Simon Marlow wrote:
Chris Kuklewicz wrote:
That could work well. It would not involved too much pulling apart.
Once small quirk is there is the old Text.Regex API and a new
JRegex-style API.
Is it possible to provide both? Perhaps deprecating the current API?
It is possible to provide the old and new. The old was only defined for the
String type and this probably will not be changed (at least at first).
A "default" backend has to be dependably present. That means either
keeping the current Posix backend, adding a dependency on PCRE, or
using the Haskell/Parsec backend.
I'm not keen on adding a PCRE dependency. We already include an
implementation of POSIX regexes in GHC itself
(libraries/base/cbits/regex) which tends to get used on Windows where
there isn't an implementation of POSIX regexes
Ah. That is how you are doing it.
The problem is that String is very inefficient with Posix or PCRE and
ByteString is slightly inefficient with Haskell/Parsec.
Do you have any measurements (rough measurements would be fine)? When
you say "very inefficient", by what factor is the Parsec implementation
faster than using the Posix one for Strings?
This whole Text.Regex.Lazy project was born from the computer language shootout.
, http://haskell.org/hawiki/RegexDna . The Text.Regex(.Posix) that came with
GHC timed out (hours!). The pure haskell/parsec version took about 2 minutes.

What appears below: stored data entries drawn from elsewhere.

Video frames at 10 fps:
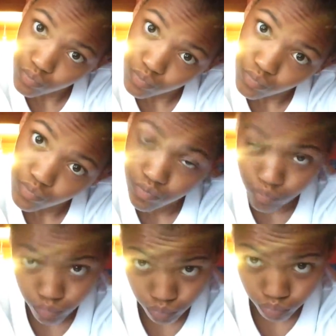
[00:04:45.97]

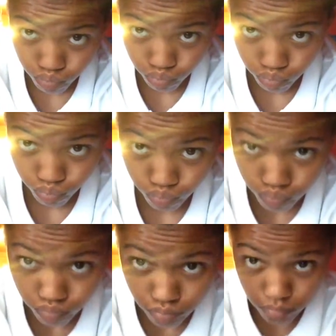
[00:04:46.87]

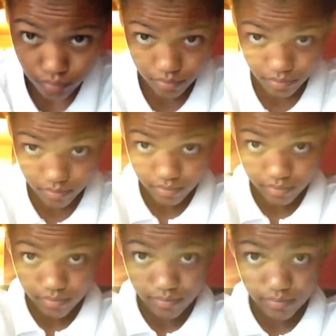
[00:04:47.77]

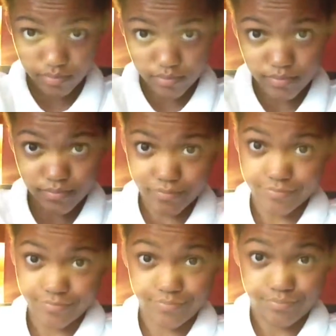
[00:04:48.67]

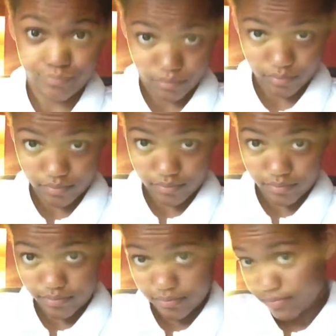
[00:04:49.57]

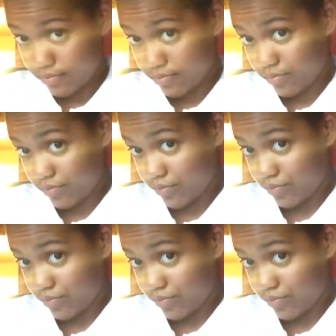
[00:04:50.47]
No one is speaking in this clip.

That is the meaning "very inefficient" for repeated use of Text.Regex(.Posix) on
String: more than two orders of magnitude, since it is not caching the CString
that it marshals.
If we were to use the Parsec implementation, that pulls in another
dependency. Not out of the question, but to be avoided if possible.
The only nonparsec/nonlibrary version is a simple DFA which is too simple for
many uses. To get what people expect from regular expressions you need posix
library, pcre library, my parsec parser, or find someone else's regex
implementation in haskell. Or the parsec version could eventually be rewritten
to not depend on parsec by implementing its own parser monad.

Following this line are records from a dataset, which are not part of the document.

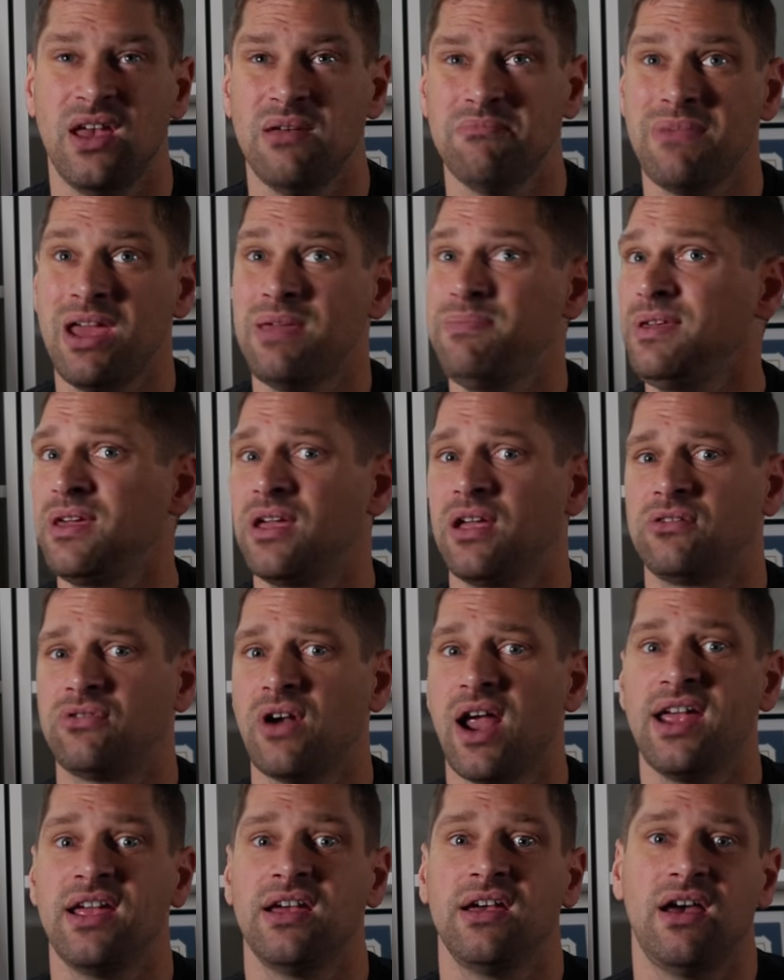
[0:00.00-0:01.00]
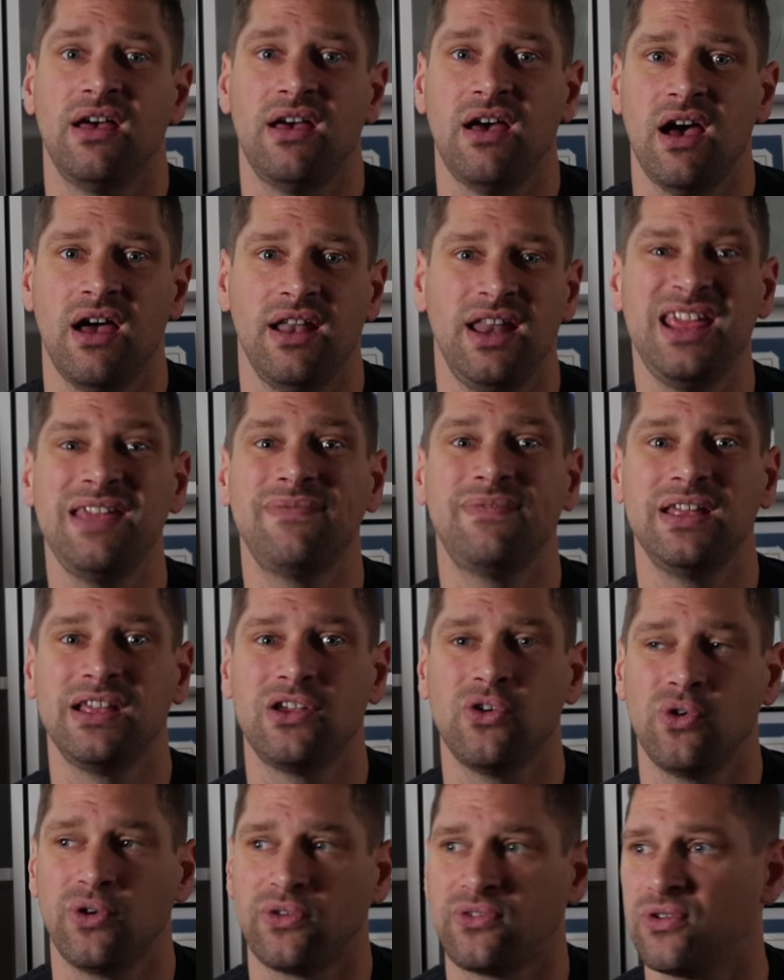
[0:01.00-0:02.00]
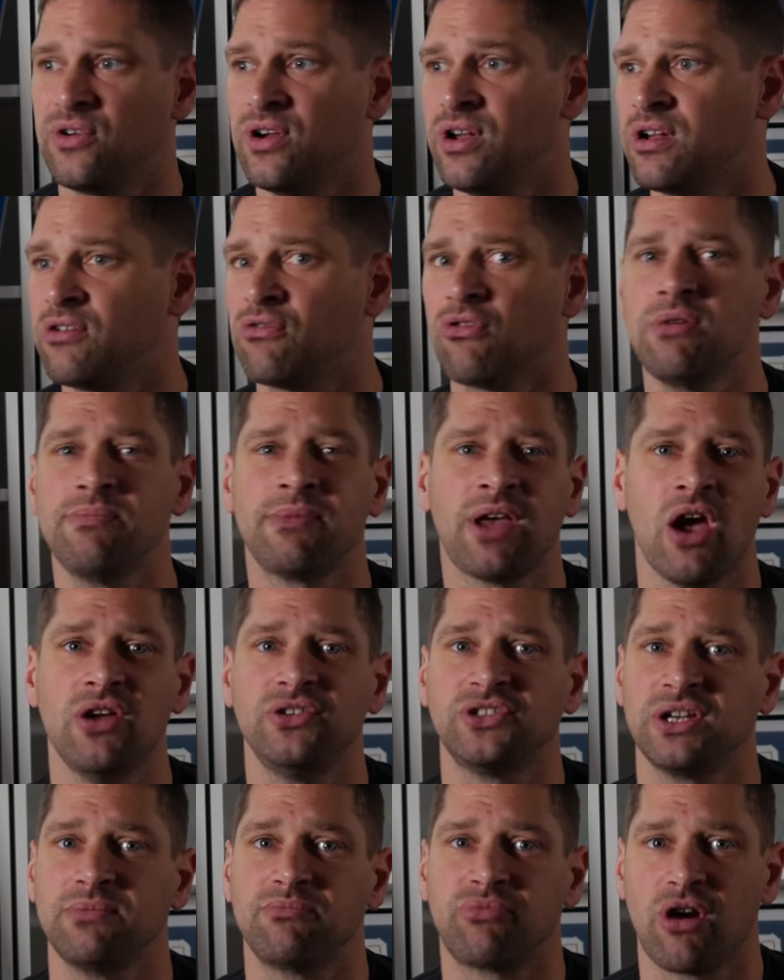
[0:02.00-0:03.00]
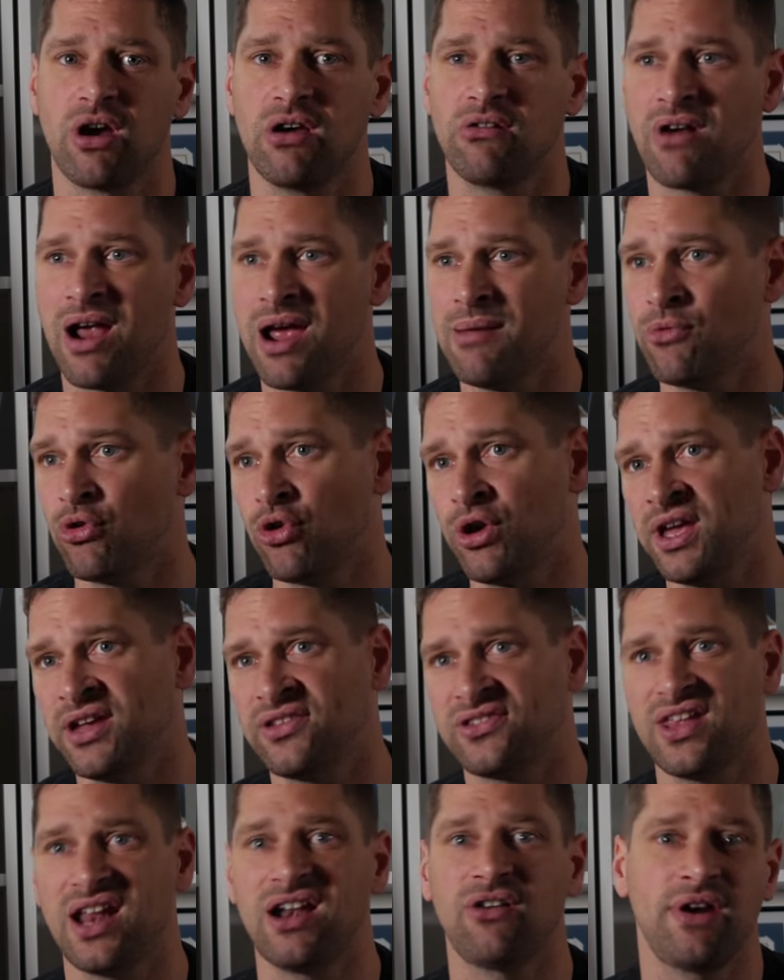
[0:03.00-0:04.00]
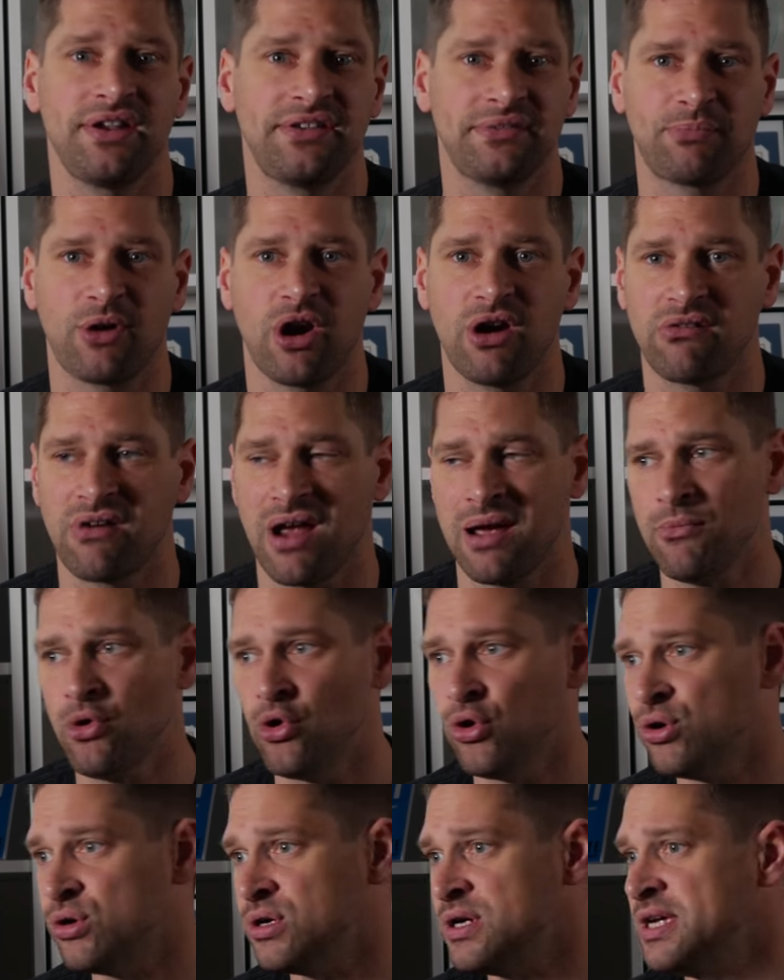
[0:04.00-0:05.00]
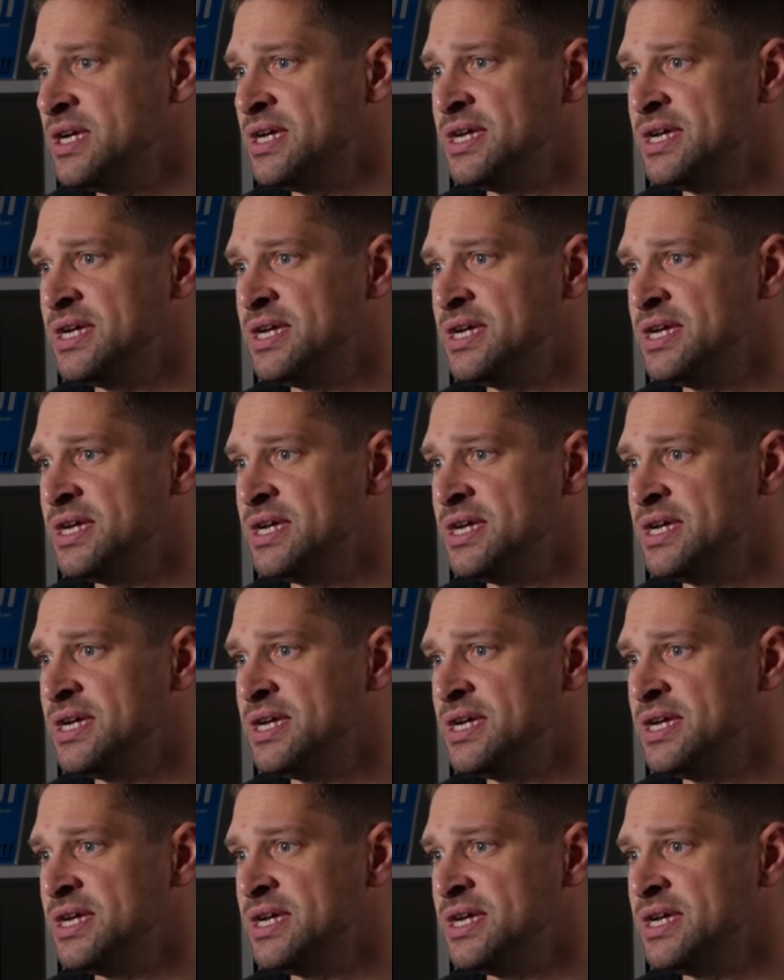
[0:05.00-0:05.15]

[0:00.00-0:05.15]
Maybe you could create an evening course or a group coaching program or an accelerator program, or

To keep a Posix default backend the libraries/base/cbits/regex may need to
become part of regex-posix. That would be a learning curve for me as I have no
ghc on windows experience, though I have a computer for it next to me. So I
might need help later for that.
So we could either:
- work on regex-base/regex-posix for inclusion in GHC, or
I could prepare this for you.
Great, thanks!
The re-organization is in progress (hooray for "darcs mv").
After re-organization will come the doc/Haddock clean up to match.
After that comes the unit testing clean up (I have some HUnit and QuickCheck
now).
Then, time permitting, benchmarks.
I'll assemble a version organized like that this week. Important
question:
Should I be planning to install alongside the current
Text.Regex(.Posix) or planning on replacing them? (With an identical
API)?
We want to replace Text.Regex. So ideally you want to do this in a GHC
tree, so you can remove the old Text.Regex and replace with yours. If
this is too difficult, then you could develop it separately (as
Text.Regex.New, or something), and I'll make the relevant changes when I
import it.
I will make such a Text.Regex.New that fakes the old API. I'll make it use the
posix backend, but that can be changed via an import statement.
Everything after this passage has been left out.